Em um mês marcado por operações policiais violentas, que culminaram na morte do estudante Marcos Vinícius da Silva, 14 anos, no Complexo da Maré, no Rio de Janeiro, especialistas em segurança pública e moradores de comunidades questionam o modelo das operações e a própria intervenção federal.
Somente nas duas últimas semanas, foram 14 pessoas mortas em operações das forças de segurança no Chapéu Mangueira-Babilônia, na zona sul da cidade, e no Complexo da Maré, na zona norte do município. Com exceção de Marcos Vinícius, os outros mortos eram, segundo a polícia, traficantes que teriam recebido os policiais a tiros e acabaram mortos.
— Isso não é mais admissível — afirmou a especialista em segurança pública Jaqueline Muniz, da Universidade Federal Fluminense (UFF). — Não aceito mortes de cidadãos nem de policiais, isso não é resultado que se apresente. Se tem morte, não é eficaz, não importa quem morreu.
A diretora do Observatório da Intervenção, a socióloga Sílvia Ramos, também frisou que não se pode "naturalizar" a morte de supostos criminosos.
— É um protocolo preocupante, a polícia está entrando nas comunidades para matar criminosos — ressaltou.

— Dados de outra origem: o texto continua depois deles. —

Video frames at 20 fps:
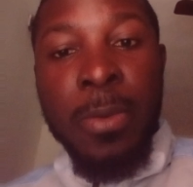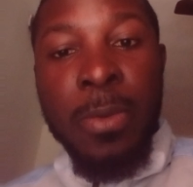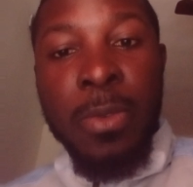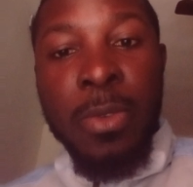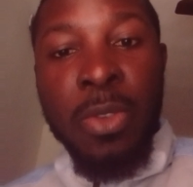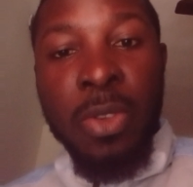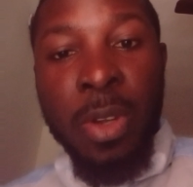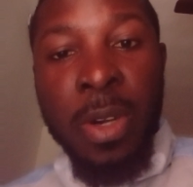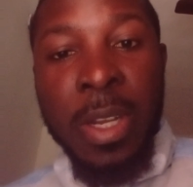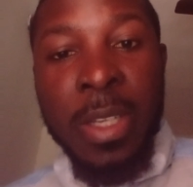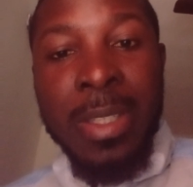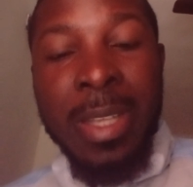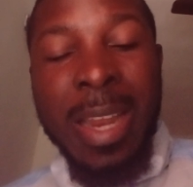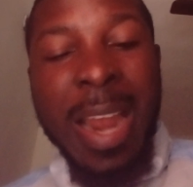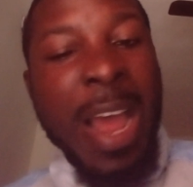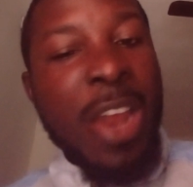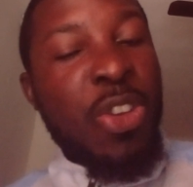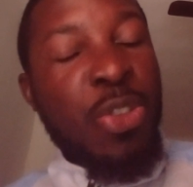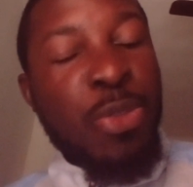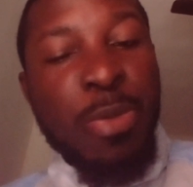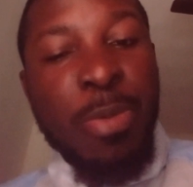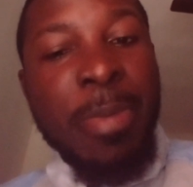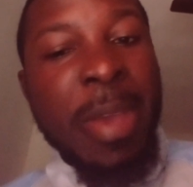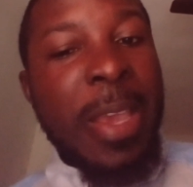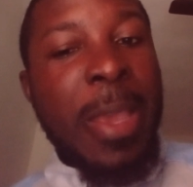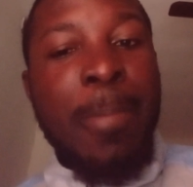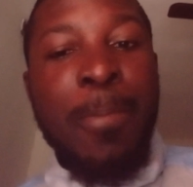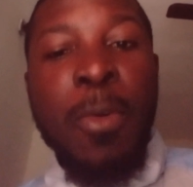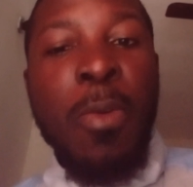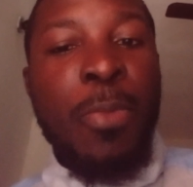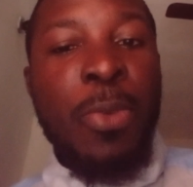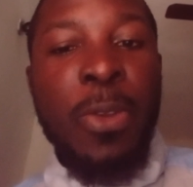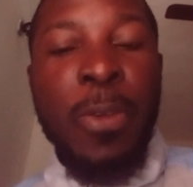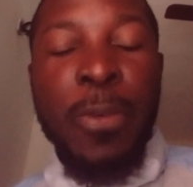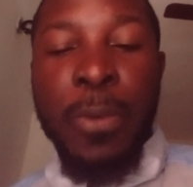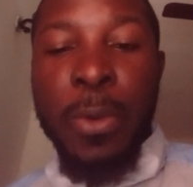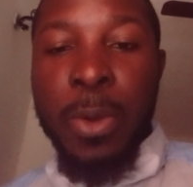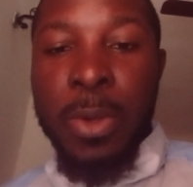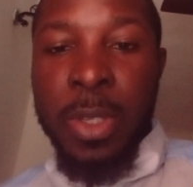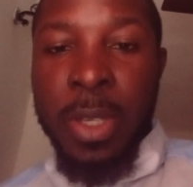Do you understand? And you'll make more money
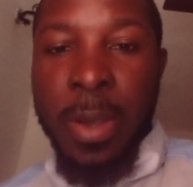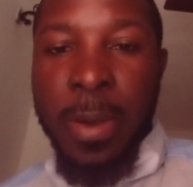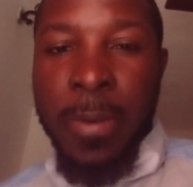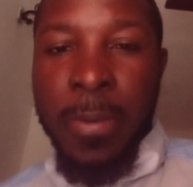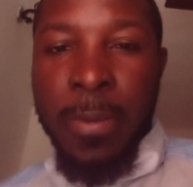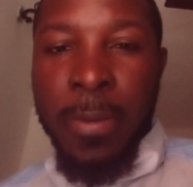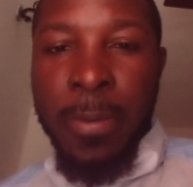for yourself.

A Secretaria de Segurança e o Gabinete da Intervenção Federal seguem sem se pronunciar, apesar dos sucessivos pedidos de entrevista. A Polícia Civil também não dá entrevistas, mas divulgou na sexta-feira (22) uma nota.
Segundo o texto, a polícia está "empenhando todos os esforços" para esclarecer a morte de Marcos Vinícius. "Outro inquérito apura as circunstâncias das mortes dos seis homens, que receberam os policiais sob intenso tiroteio. Até o momento foi apurado que um deles é o chefe do tráfico no Caju e outro estava com uma tornozeleira eletrônica", diz.
De acordo com moradores, no entanto, os seis homens foram executados em uma ação que seria uma vingança contra a morte do detetive Ellery de Ramos Lemos, no dia 12, em Acari. Na ocasião, vários policiais juraram vingança aos responsáveis pela morte.
Um outro ponto muito criticado por moradores e especialistas foi o uso do helicóptero blindado, chamado de caveirão aéreo, para disparar tiros contra a comunidade, o que vem se tornando recorrente em operações da Polícia Civil. A organização não governamental (ONG) Redes da Maré contabilizou mais de 59 marcas de tiros vindos do alto em uma área de apenas 280 metros.
— O objetivo da polícia em qualquer operação deve ser prover segurança, ela não pode ser um fator de insegurança para a comunidade; não pode fazer uma operação motivada por vingança, pelo olho por olho — afirmou Jaqueline. — A polícia não pode ser uma força provocativa, não pode chegar dando tiro, rajada, abrindo clarão na mata; isso é bonito em filme da Tela Quente (sessão de filmes da TV Globo), mas não funciona assim (no dia a dia)."
A diretora da Redes da Maré, Eliana Sousa Silva, lembra que nas 16 favelas que formam o Complexo da Maré vivem cerca de 140 mil pessoas, em um raio de menos de cinco quilômetros.
— Estamos extremamente indignados, é uma área muito densa, causa pânico um helicóptero dando rasantes e atirando — disse.
Na análise de Jaqueline, quem acaba se beneficiando dos sucessivos confrontos entre polícia e traficantes são os milicianos que, nos últimos dez anos, praticamente dobraram sua área de atuação.
— É um circulo vicioso: naturalizamos as mortes e não avançamos nada no controle do crime, não há nenhum avanço sobre a economia do crime. E qual o resultado de toda essa bateção de cabeça? É o aumento do poder da milícia no Rio. Estão liberando os territórios para a milícia — observou.